### TASK STATEMENT
From the entries, return every line where the string "Transcript" shows up.

☆ ☆ ☆ ☆

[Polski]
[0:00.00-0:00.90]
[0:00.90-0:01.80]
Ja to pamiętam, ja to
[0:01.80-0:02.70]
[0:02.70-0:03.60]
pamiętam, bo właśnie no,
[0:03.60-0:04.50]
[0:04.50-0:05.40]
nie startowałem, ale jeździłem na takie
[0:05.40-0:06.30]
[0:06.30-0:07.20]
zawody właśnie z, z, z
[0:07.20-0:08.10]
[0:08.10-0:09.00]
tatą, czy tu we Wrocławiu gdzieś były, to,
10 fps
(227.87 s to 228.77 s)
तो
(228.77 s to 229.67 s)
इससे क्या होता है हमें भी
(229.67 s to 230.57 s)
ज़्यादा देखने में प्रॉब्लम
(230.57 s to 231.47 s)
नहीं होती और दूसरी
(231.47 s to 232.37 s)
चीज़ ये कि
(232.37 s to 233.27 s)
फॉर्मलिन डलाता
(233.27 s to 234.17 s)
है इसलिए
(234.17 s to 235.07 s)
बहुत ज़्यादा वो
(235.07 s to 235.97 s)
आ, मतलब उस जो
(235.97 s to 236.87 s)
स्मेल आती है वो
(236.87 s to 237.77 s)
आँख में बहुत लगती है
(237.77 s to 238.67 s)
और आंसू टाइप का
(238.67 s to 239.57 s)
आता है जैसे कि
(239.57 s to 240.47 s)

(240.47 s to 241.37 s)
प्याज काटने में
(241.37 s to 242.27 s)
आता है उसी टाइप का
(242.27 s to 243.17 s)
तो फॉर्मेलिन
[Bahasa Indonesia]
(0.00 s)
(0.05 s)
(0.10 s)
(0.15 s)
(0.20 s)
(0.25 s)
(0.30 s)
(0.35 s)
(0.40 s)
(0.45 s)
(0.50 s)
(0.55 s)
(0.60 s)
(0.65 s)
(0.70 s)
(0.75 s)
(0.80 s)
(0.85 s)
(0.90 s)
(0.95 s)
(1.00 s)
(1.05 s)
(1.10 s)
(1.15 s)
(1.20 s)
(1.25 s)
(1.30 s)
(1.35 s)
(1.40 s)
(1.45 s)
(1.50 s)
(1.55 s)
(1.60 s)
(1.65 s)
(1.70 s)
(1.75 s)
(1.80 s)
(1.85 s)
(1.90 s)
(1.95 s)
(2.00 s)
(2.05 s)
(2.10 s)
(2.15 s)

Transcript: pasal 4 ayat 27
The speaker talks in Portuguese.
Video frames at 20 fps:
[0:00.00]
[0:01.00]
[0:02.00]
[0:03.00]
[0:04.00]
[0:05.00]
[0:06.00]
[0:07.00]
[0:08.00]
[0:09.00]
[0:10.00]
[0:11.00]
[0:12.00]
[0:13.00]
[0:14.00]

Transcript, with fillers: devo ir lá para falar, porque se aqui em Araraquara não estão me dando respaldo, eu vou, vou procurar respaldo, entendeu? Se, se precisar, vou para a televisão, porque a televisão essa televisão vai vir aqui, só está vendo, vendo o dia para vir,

☆ ☆ ☆ ☆

### WRITTEN SOLUTION
Transcript: pasal 4 ayat 27
Transcript, with fillers: devo ir lá para falar, porque se aqui em Araraquara não estão me dando respaldo, eu vou, vou procurar respaldo, entendeu? Se, se precisar, vou para a televisão, porque a televisão essa televisão vai vir aqui, só está vendo, vendo o dia para vir,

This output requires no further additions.